SUPPLIED RECORDS:
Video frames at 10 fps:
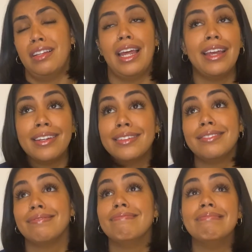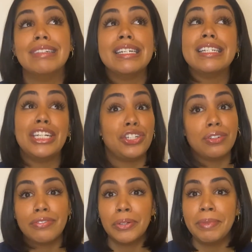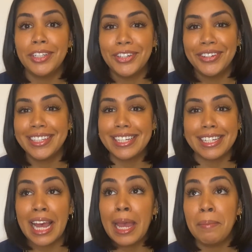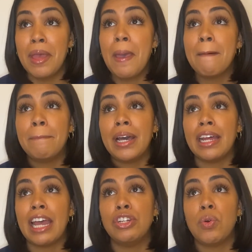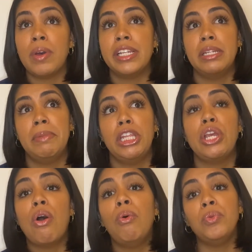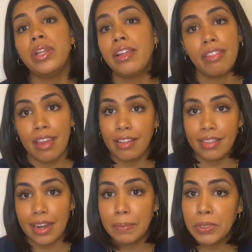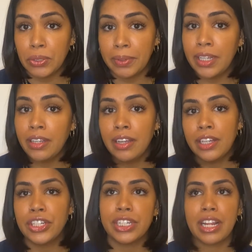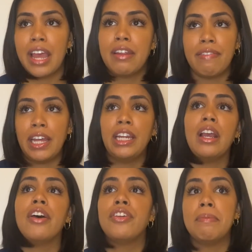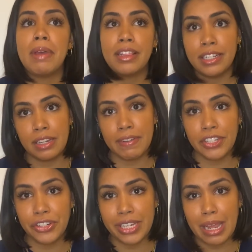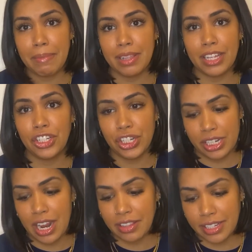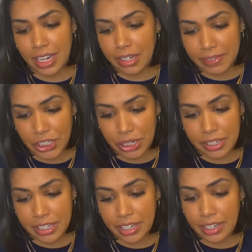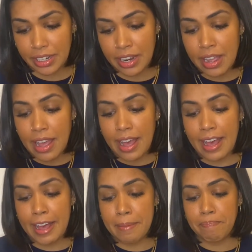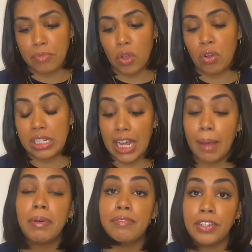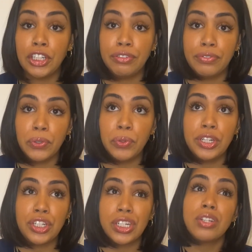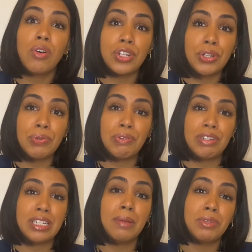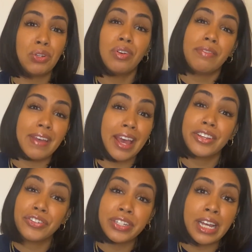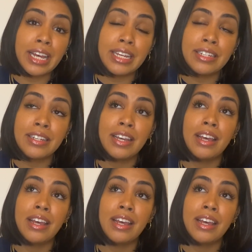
like essential for me during this time, but I don't want it to be the only thing that I'm doing. Just kind of finding other methods of entertainment that's just not the television is good. On top of good food is just also some sort of exercise.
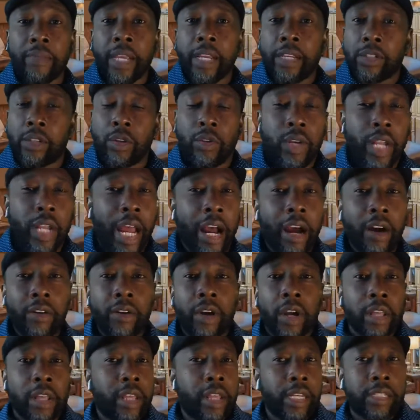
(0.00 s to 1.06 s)
So
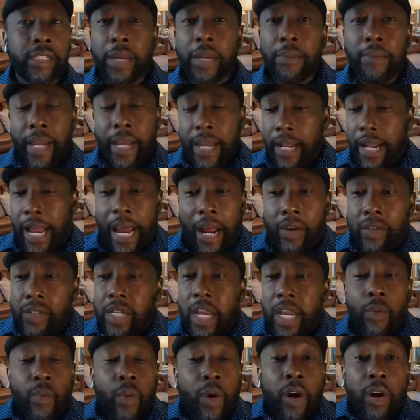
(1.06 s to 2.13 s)
now they say, man, how does
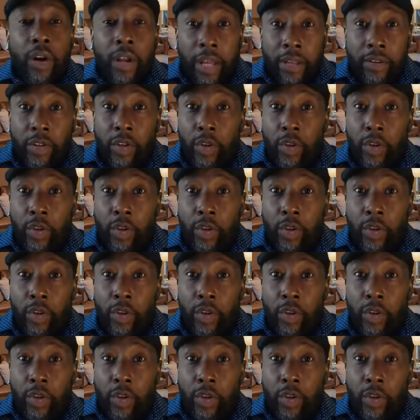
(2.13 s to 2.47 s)
that work?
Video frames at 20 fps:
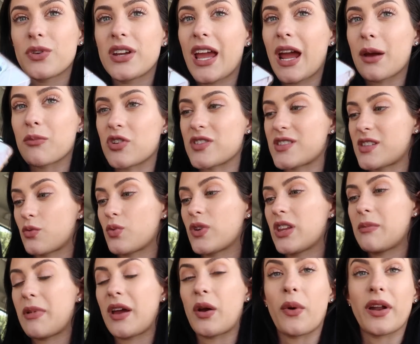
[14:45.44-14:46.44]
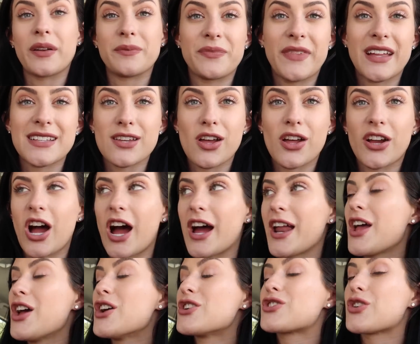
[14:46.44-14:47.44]
three cameras, the really big one. That's all I
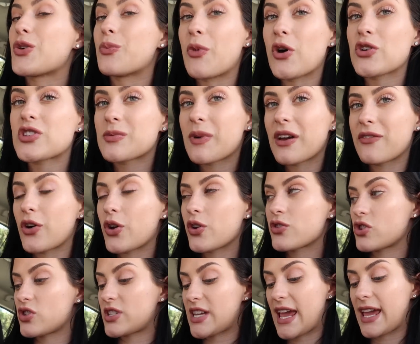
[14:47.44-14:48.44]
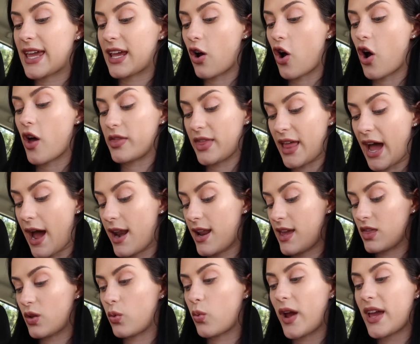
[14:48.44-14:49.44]
got. So most of my photos are taken on that.
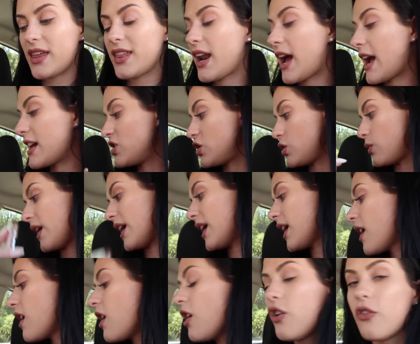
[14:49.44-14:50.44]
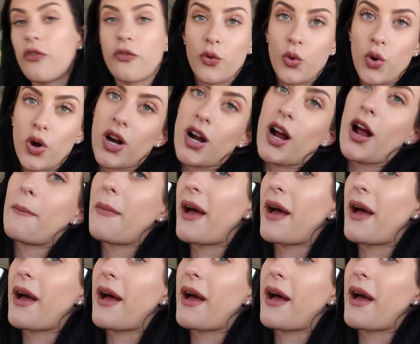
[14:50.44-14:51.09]
And the way that I do it for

ACTIVITY: What the answer must hold is the exact text of every line from the one containing "[14:47.44-14:48.44]" through the end of the data, minus any pictures.

SOLUTION TO THE EXERCISE:
[14:47.44-14:48.44]
[14:48.44-14:49.44]
got. So most of my photos are taken on that.
[14:49.44-14:50.44]
[14:50.44-14:51.09]
And the way that I do it for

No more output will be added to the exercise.